How Slack unified performance metrics across Desktop, iOS, and Android
With the fast pace of life today, people expect information to be available to them at the speed of light, regardless of which device or apps they’re using. Through the power of social media, their experiences — both good and bad — are instantly shared with the world, and many of those tweets, comments, and reviews are about apps being slow. As an app developer looking at this feedback, I ask myself:
- What do they mean by slow?
- Where do they notice the issue in the app?
- Do other users or other devices experience the same?
- Is it performing better or worse for them over time?
To answer all these questions, performance metrics are essential to translate subjective impressions to quantitative measurements that app developers can continuously monitor and improve with each iteration.
In order to reflect the most frequent user actions and their perception of the app’s responsiveness, we picked a set of performance metrics to capture users’ experience, including how long it takes to launch the app, how long it takes to switch to a channel, and the frame rates as they navigate the app. We transformed formerly distinct performance indicators on each client app to a set of unified metrics. We will discuss WHY we need cross-platform metrics, with a deep dive into HOW we implemented the launch time metrics, and WHAT we learned along the journey.
Why do unified cross-platform metrics matter?
Due to the fast-paced nature of Slack iterations, we were tracking performance separately for each client platform. On Desktop, Android, and iOS, there were different metrics vocabularies and definitions. For instance, we measured app launch time on both iOS and Android, but we called it
cold_start_time_authenticated on iOS and
cold_start on Android. The launch times were tracked with various start and end points. Each platform sent distinct types of properties in the metadata. This made it complicated to understand what exactly was included in the performance metrics and made it hard to make apples-to-apples comparisons.
Additionally, each platform was gathering ad-hoc performance logs along the way — some out of sync and not maintained anymore — resulting in multiple metrics tracking the performance of similar processes with slight variance. For data analysts and product managers, it created a maze of metrics that was difficult to navigate, with no guarantee they were looking at the right performance stats. They also had to keep track of the list of exceptions and edge cases on each platform to be aligned with a shared goal.
We need common metrics vocabularies and definitions across platforms for many reasons:
Internally, we want to be able to collect accurate results to help make business and product decisions. They provide us with aligned benchmarks and objectives for measurable goals. We also want them to be the north stars for performance targets that help us understand the impact of product changes on app performance.
Externally, our customers are cross-platform. They start the morning by checking notifications on the phone, come into the office and work on the Desktop app during the day, and finish a couple of messages on mobile apps on their commute home.
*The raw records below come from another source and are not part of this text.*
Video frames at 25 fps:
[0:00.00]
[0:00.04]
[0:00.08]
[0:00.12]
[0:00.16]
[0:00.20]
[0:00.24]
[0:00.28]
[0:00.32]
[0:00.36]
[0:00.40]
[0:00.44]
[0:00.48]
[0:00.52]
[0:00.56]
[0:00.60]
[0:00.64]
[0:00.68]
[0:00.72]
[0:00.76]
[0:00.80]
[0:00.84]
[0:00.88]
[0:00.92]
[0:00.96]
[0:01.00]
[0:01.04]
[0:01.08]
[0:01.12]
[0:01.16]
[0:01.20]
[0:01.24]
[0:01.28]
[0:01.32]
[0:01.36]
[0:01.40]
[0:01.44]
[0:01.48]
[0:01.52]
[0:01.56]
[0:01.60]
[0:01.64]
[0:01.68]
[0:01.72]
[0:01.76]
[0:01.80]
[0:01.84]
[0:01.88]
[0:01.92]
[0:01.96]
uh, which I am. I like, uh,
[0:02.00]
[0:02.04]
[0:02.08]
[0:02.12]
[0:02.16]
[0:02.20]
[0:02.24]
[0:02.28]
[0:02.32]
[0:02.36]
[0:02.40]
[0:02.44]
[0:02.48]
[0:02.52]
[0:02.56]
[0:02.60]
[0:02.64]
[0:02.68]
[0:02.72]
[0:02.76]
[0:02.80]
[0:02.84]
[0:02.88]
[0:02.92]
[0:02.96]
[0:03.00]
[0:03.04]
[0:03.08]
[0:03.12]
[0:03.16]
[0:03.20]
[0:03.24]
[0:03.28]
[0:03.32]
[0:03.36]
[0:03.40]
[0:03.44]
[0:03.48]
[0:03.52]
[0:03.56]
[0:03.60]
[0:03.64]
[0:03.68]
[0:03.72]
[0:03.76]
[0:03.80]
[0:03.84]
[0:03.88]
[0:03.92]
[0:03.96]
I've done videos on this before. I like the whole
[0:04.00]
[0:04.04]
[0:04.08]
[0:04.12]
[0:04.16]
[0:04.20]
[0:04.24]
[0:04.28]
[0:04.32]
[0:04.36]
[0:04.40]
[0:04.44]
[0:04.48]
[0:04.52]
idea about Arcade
It’s crucial to provide a consistently good app performance for them despite the devices or platforms they use. We need the metrics to be reliable, so we can show customers the performance status and trend of our apps across devices, to identify the focus area of their expectation, and to demonstrate the progress of continuous improvements.
For the metrics to be clearly defined and easily actionable, we need a clear protocol for the platforms to follow. We defined a shared interface for a batch of cross-platform performance metrics, including launch time, channel switch time, and frame rate stats. We use Thrift for the performance metrics specification, which provides us with a unified and language-neutral interface with strongly typed metadata. For the next iteration, we are exploring options towards using Protocol Buffers, which have better support on Swift. The specification serves as an agreement on the structure and data types of the metrics and their parameters. It makes data aggregation, formatting, and monitoring simple for the data analysts. A single data pipeline not only prevents repeating the work for each platform but also makes it possible to compare the performance data on the Desktop, iOS, and Android side by side. We can easily slice and investigate the stats to generate insights and encourage cross-team collaboration in performance improvements.
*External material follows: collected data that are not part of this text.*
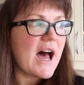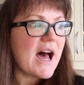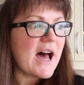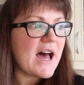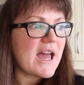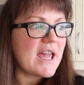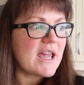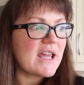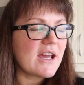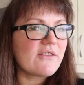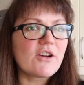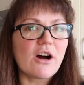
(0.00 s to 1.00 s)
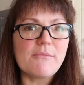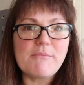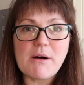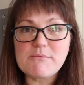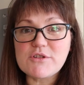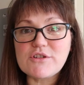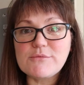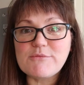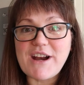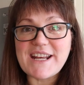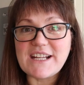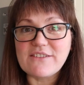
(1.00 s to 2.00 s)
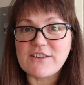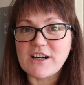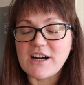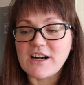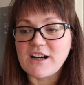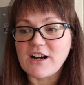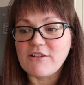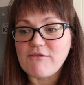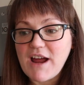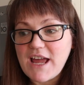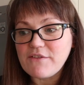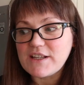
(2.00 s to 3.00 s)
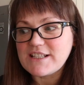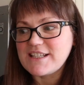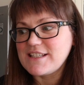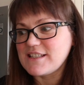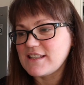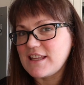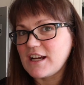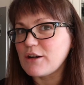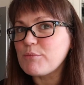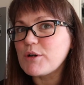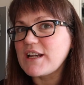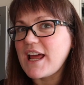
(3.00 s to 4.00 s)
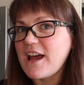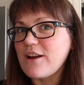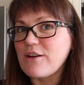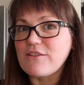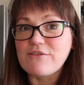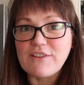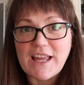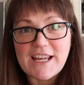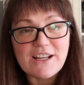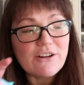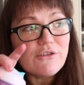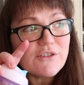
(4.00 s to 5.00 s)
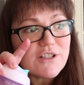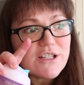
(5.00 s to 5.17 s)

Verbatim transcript: I have got mum's room ready for her arriving. She's at the airport now and flying over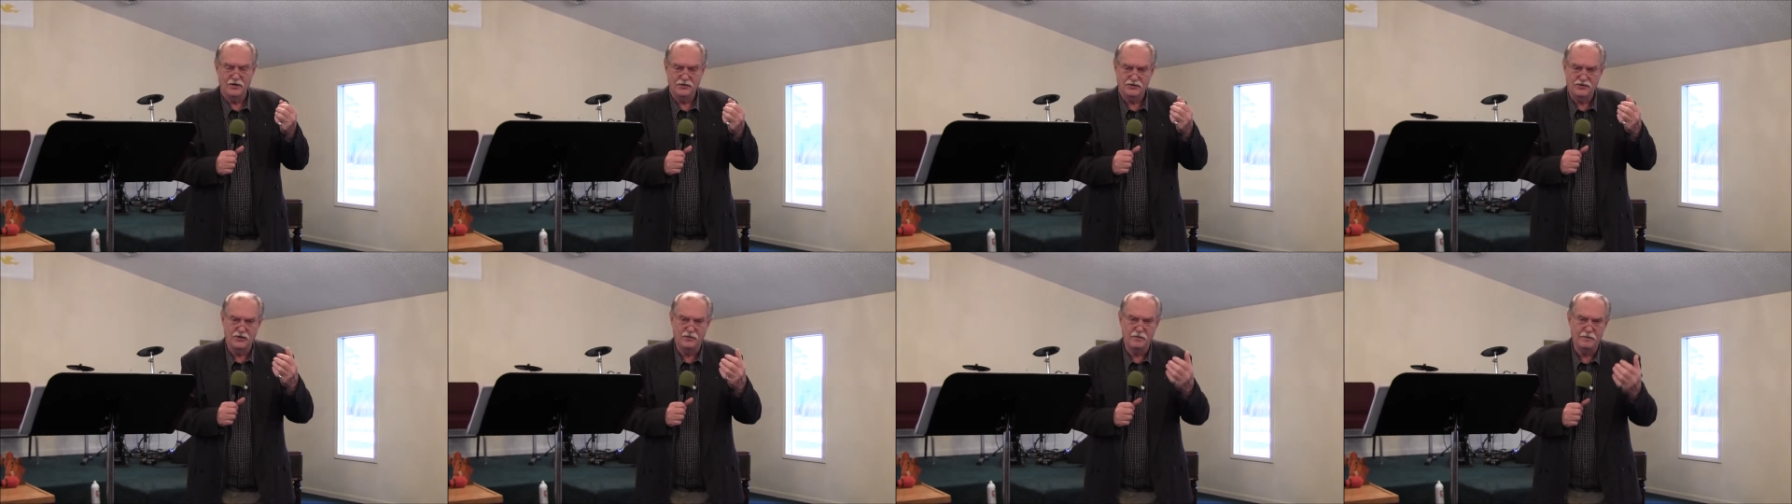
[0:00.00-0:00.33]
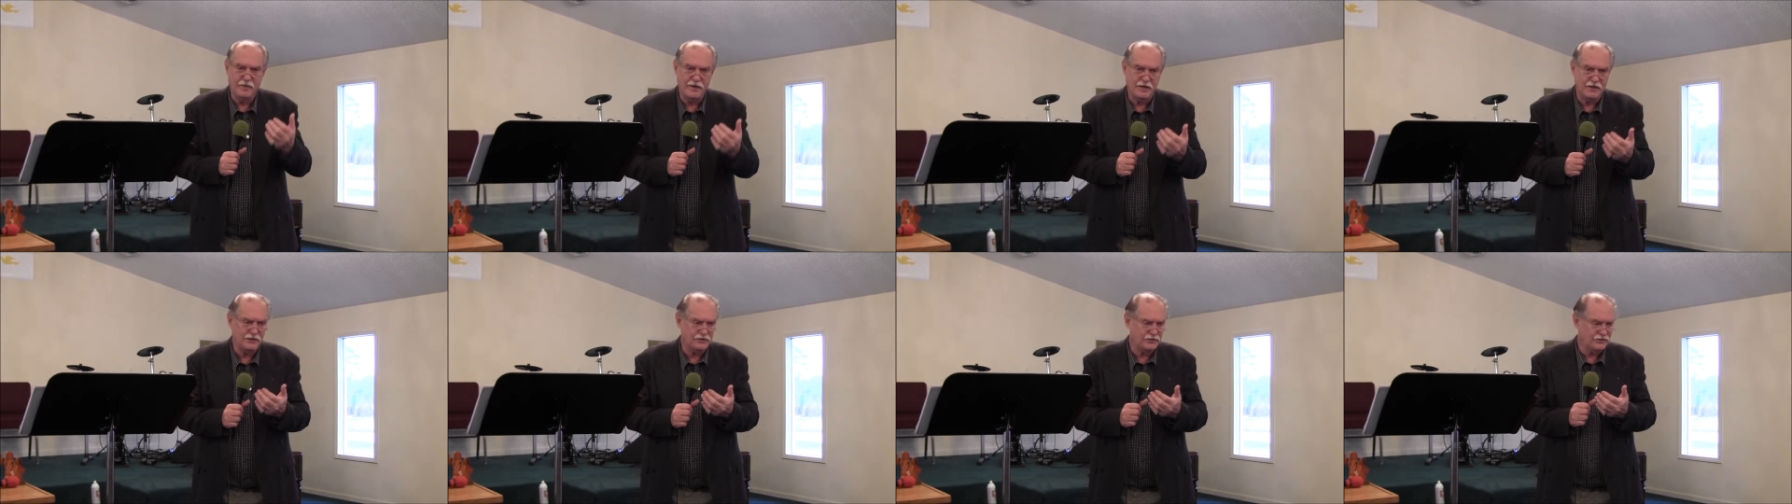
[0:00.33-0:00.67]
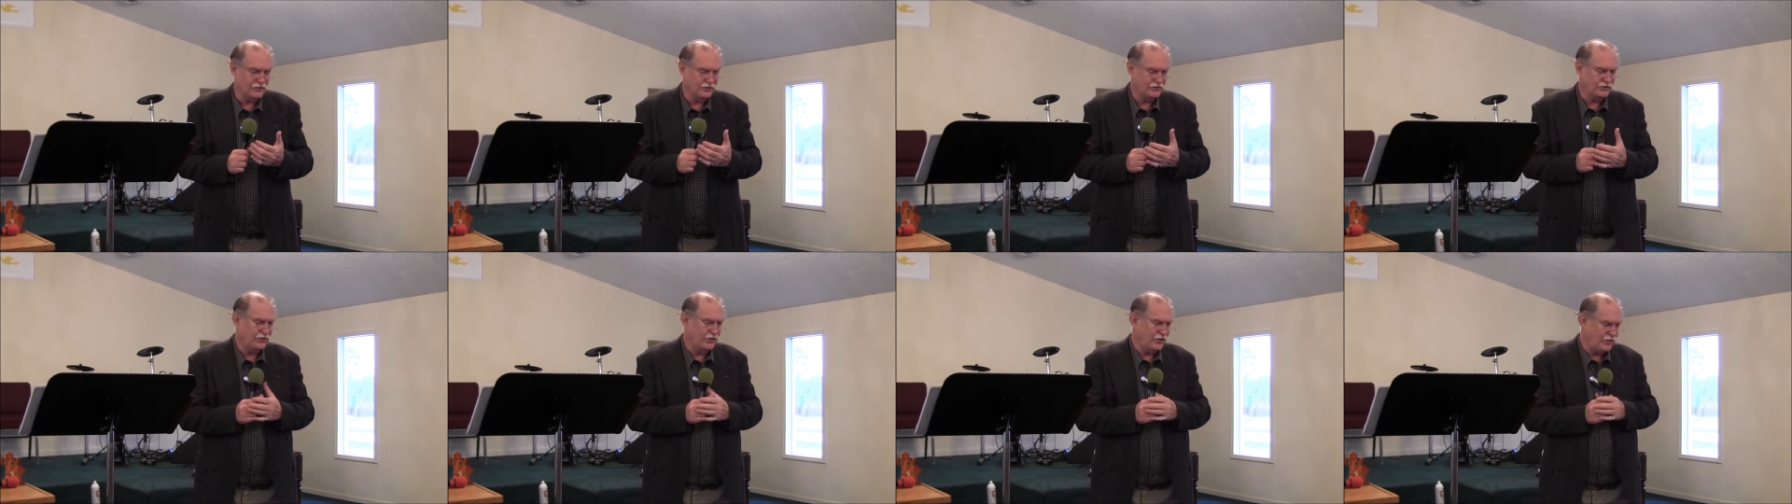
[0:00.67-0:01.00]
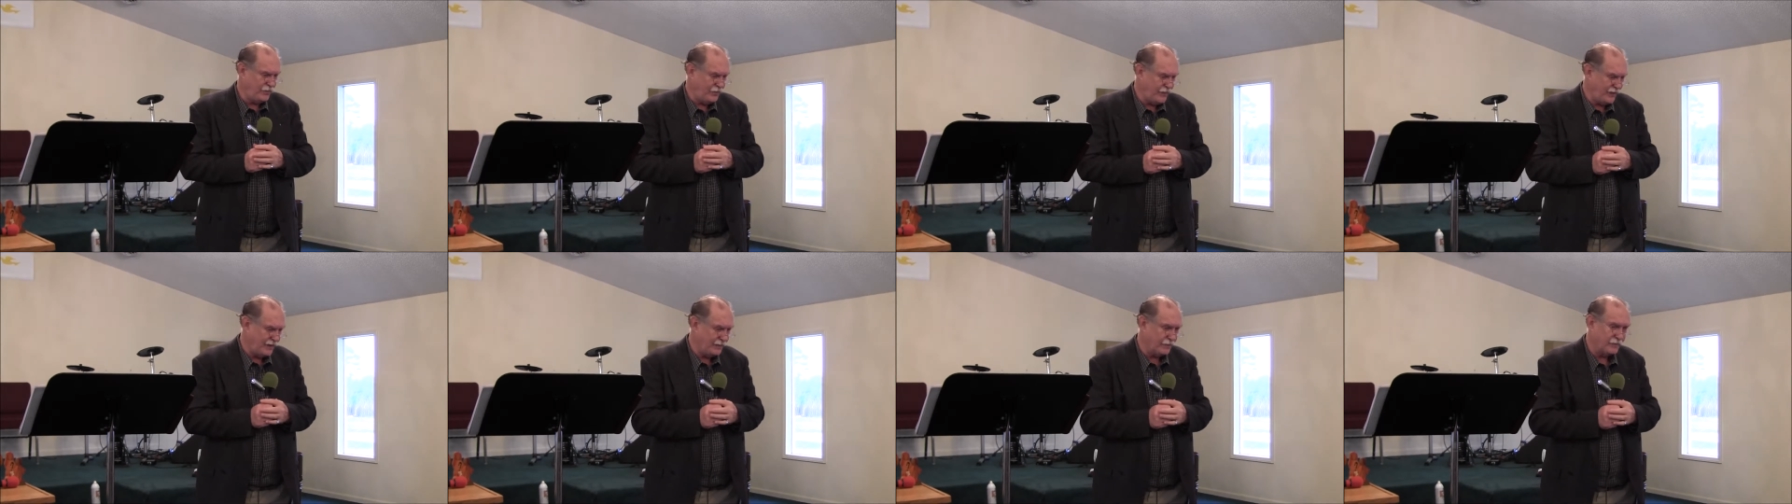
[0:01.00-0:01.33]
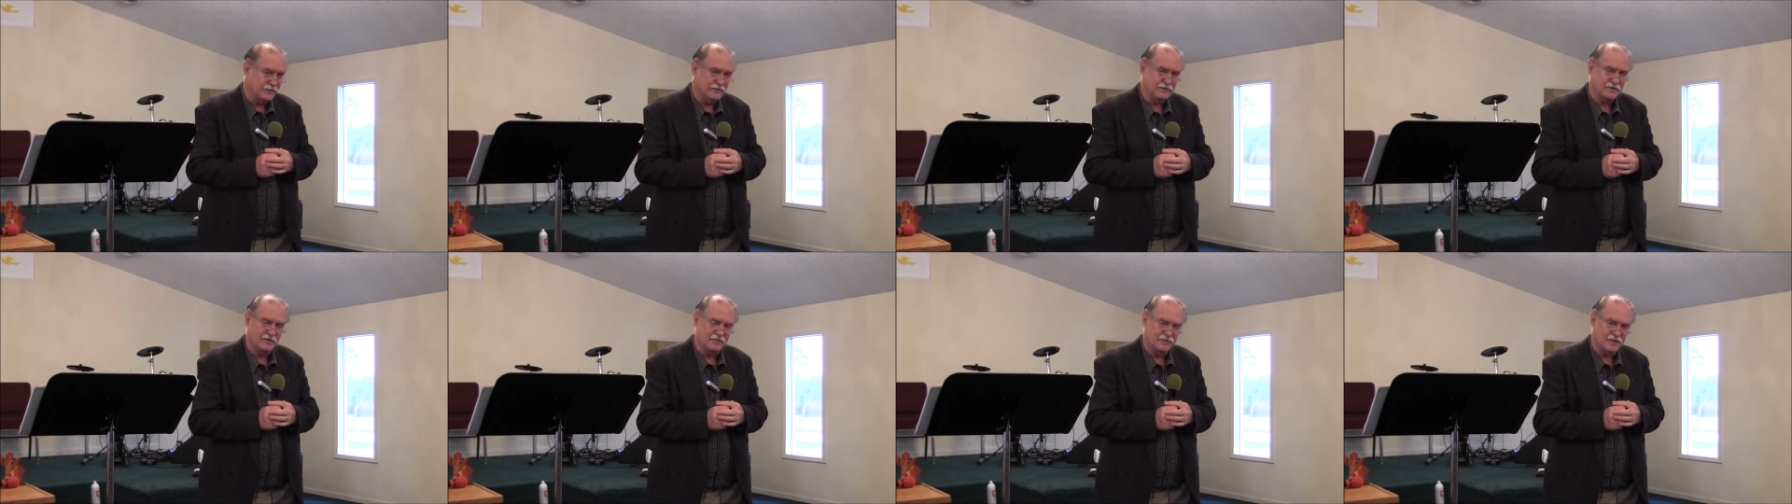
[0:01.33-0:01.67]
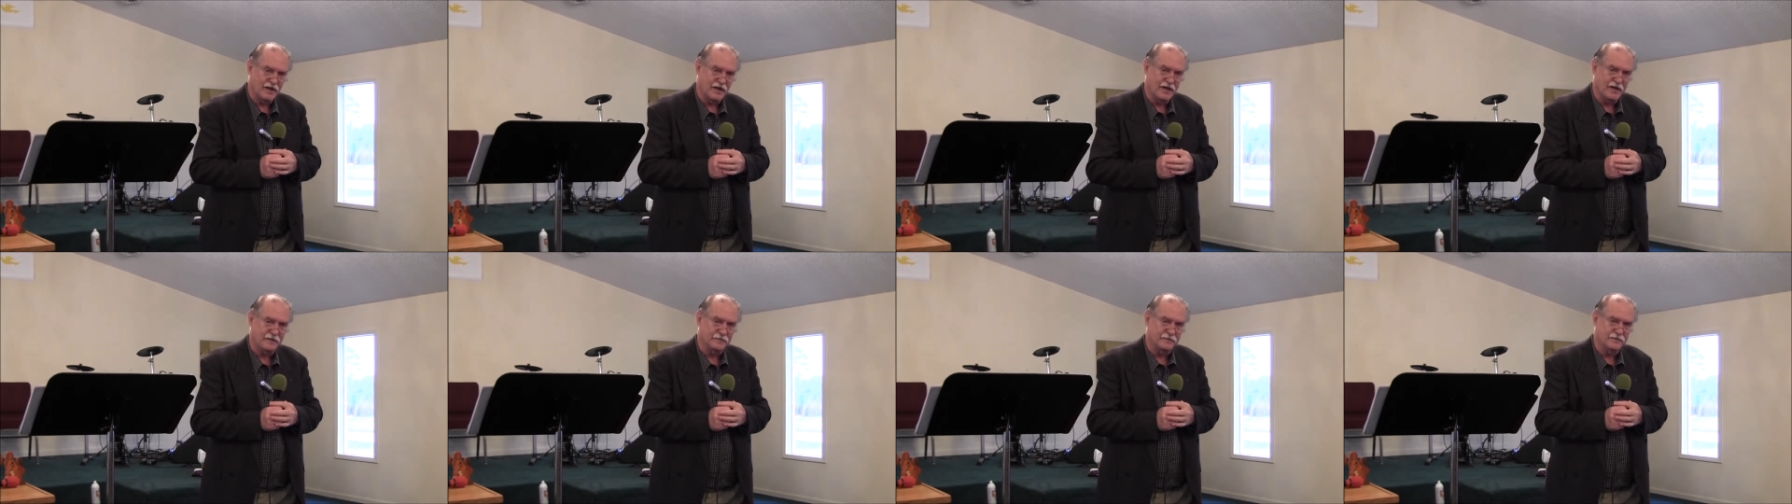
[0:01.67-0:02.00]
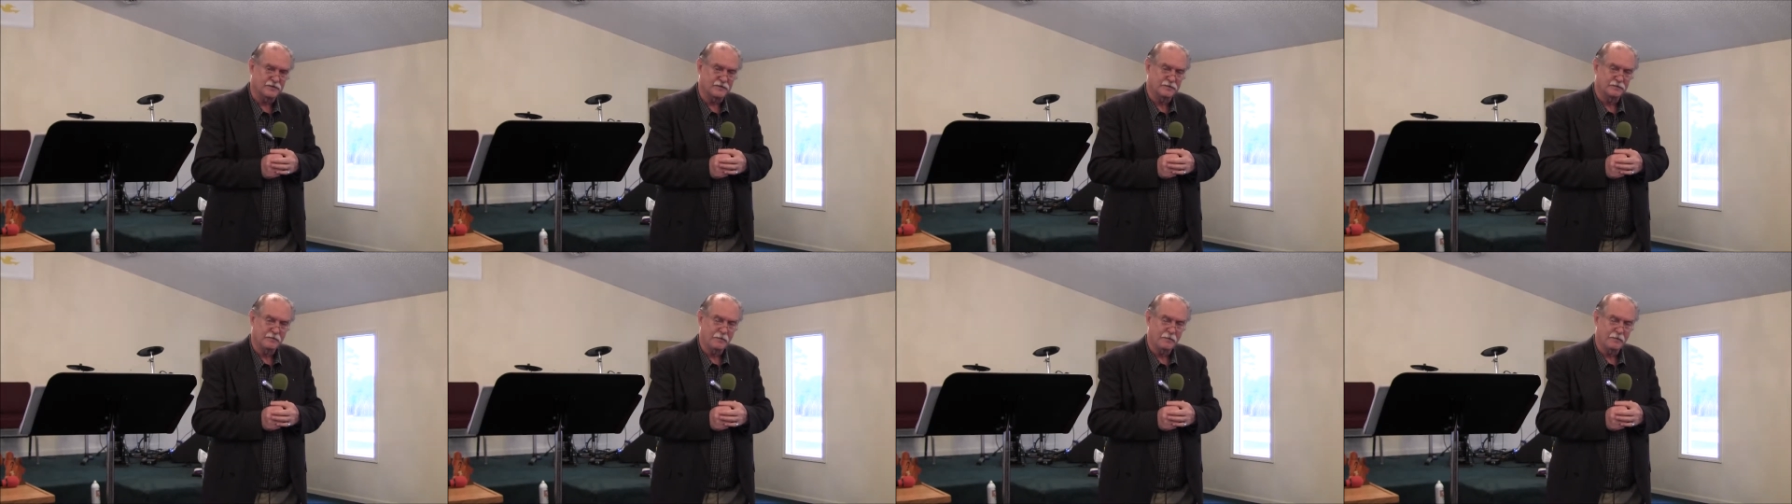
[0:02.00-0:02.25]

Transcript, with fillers: to minister to people sometimes.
In brief, there are three key advantages to having unified cross-platform metrics:
- Meet performance expectation consistently with shared performance goals
- Improve communication internally and externally with common metrics definition and implementation
- Have a single data pipeline for data aggregation and analytics
Now let’s look at a case study of the app launch time and how we benefited from united performance metrics across Desktop, iOS, and Android client apps.
Tackle app launch time tracking
First impressions matter when it comes to both people and apps. It’s essential to bring the most relevant and updated information to the user during each app launch. To ensure this, we needed to accurately track the current launch time for users on various devices.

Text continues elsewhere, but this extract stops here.